MASTRAPASQUA E GLI ECCESSI DELLA LEGGE FORNERO

Si è parlato non poco nei giorni scorsi della lettera che Draghi, insieme a Trichet, inviò al Governo italiano dieci anni fa. Come ricorda Antonio Mastrapasqua, in un articolo pubblicato sul sito di Nicola Porro, “nell’estate e nell’autunno del 2011 tutta l’attenzione si fissò sulle pensioni. Ne sono buon testimone. Chi allora osò criticarne gli eccessi – lo dissi e lo scrissi – venne tacciato come nemico, al punto da contestare i numeri tempestivamente resi noti di coloro che sarebbero precipitati nella faglia del rinvio della pensione. Il ministro del Lavoro disse – alla presentazione della Relazione annuale dell’Inps del 2012 – che si era dovuto intervenire come se si dovesse amputare una gamba in cancrena. Con buona pace della gamba e delle sue dimensioni”. Parole scritte dall’allora Presidente dell’Inps e riguardanti la riforma pensioni targata Fornero. Mastrapasqua evidenzia poi che “la lettera di Trichet e Draghi non parlava solo di pensioni. L’elenco delle sollecitazioni rimaste per dieci anni – ancora oggi – sulla carta, non è breve”.

RIFORMA PENSIONI, LE NOVITÀ PER I LAVORATORI DELLO SPETTACOLO

Come ricorda Il Sole 24 Ore, dal 1° luglio sono entrate in vigore le norme sui lavoratori dello spettacolo contenute nel Decreto sostegni-bis, che introducono una sorta di piccola riforma delle pensioni per questa categoria. “I contributi giornalieri richiesti per l’annualità di contribuzione scendono da 120 a 90. Per gli attori cinematografici e audiovisivi – che maturano mediamente un numero di giornate più basso – si prevede che ogni giornata contributiva versata al Fondo determini l’accreditamento di un’ulteriore giornata, fino a concorrenza dei 90 contributi giornalieri annui richiesti. La maturazione dell’annualità di contribuzione sarà comunque assicurata per quei lavoratori che superano un determinato tetto di reddito (quattro volte quello minimo annuale)”.

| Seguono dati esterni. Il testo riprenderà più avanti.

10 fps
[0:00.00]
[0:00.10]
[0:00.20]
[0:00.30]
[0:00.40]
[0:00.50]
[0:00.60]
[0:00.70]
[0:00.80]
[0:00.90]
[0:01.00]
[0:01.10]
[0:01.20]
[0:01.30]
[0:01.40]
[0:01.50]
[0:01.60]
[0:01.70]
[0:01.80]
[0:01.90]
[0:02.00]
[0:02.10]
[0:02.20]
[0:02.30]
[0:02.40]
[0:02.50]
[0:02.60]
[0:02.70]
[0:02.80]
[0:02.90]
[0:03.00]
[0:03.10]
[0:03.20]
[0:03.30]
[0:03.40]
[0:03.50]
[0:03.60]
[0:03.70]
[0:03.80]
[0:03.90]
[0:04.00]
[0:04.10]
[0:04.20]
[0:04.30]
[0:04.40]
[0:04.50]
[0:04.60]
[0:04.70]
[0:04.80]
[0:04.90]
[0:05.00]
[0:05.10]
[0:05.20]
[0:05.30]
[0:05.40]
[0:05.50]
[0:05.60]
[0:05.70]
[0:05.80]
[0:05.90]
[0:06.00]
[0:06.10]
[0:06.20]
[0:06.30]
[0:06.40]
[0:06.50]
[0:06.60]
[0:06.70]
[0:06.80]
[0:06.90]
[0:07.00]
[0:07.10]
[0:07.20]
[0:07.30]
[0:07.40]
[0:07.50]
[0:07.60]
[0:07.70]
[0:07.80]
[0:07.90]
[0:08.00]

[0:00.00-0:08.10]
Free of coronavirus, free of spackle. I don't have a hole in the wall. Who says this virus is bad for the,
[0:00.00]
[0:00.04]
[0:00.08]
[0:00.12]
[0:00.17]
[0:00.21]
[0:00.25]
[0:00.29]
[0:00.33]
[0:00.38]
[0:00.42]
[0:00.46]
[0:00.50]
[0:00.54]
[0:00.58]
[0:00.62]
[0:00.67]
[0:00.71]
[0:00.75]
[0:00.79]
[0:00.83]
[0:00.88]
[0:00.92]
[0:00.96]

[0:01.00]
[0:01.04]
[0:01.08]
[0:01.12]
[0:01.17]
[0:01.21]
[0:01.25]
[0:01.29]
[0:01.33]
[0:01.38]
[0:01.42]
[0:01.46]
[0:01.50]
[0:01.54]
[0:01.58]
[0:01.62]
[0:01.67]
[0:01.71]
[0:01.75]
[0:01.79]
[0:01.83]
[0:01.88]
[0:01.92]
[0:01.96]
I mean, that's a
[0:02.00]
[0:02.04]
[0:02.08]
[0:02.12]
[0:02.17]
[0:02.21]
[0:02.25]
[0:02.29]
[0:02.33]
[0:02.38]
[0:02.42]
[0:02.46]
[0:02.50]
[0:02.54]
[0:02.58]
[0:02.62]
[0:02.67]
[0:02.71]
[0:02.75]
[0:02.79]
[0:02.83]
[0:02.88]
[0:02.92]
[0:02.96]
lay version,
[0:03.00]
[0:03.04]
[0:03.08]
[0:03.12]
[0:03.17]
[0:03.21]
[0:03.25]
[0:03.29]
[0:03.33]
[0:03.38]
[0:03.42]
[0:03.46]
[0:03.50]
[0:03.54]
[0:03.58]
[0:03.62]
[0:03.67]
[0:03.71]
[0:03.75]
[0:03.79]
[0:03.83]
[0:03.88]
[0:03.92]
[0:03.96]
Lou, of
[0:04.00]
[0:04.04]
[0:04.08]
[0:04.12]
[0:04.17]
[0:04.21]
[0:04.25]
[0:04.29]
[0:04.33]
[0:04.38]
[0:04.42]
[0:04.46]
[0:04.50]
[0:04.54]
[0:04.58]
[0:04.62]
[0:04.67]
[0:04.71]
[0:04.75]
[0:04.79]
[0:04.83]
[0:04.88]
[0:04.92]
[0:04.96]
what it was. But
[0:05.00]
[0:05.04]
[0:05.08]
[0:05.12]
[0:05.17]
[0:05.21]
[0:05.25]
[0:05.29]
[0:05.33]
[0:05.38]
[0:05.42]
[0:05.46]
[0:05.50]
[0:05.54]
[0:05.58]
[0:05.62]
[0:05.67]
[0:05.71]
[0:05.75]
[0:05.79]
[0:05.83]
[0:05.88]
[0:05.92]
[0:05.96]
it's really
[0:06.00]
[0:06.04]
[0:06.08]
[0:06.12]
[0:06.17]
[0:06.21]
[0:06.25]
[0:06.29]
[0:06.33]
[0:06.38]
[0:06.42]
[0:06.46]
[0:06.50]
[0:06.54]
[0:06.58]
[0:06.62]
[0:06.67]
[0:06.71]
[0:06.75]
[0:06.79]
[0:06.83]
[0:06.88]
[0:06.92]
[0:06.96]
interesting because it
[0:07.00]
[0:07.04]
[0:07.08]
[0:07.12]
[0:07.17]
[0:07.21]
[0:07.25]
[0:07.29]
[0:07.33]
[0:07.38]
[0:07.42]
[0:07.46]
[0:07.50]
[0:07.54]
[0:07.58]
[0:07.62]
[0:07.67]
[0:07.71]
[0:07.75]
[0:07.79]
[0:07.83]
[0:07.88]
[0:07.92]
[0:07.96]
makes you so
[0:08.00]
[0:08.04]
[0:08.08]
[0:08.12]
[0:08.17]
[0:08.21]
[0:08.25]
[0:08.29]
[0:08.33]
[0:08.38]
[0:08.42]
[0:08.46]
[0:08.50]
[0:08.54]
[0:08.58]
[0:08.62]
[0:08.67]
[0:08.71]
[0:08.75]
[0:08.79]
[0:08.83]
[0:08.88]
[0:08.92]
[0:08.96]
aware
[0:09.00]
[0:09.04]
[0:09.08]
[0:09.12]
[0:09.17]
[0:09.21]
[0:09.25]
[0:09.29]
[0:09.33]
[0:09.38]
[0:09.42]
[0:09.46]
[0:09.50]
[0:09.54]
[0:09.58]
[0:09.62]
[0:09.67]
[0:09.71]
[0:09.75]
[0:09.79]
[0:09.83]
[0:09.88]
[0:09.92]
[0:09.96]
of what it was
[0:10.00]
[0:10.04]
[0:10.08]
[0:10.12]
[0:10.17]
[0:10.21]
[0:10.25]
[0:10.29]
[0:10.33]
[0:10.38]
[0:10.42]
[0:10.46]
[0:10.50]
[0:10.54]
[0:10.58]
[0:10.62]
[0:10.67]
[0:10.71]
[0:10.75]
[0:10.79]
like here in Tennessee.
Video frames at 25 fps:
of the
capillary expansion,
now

L’AMPLIAMENTO DELLE ATTIVITÀ ACCREDITABILI

Il quotidiano di Confindustria aggiunge però che le norme prevedono che “chi fosse sotto quella soglia reddituale e avesse però almeno 45 contributi, vedrà in ogni caso accreditate le giornate mancanti fino alle 90 necessarie”. Un altro intervento importante ai fini pensionistici riguarda l’ampliamento delle attività accreditabili. In particolare l’insegnamento e la formazione retribuite, oltre che le attività di carattere promozionale di spettacoli, saranno utili ai fini pensionistici. Viene inoltre introdotta “la possibilità del ricongiungimento dei contributi maturati presso altre gestioni fino a un terzo dei contributi annuali”. Novità che si spera possano quindi tornare utili per gli iscritti al Fondo lavoratori dello spettacolo.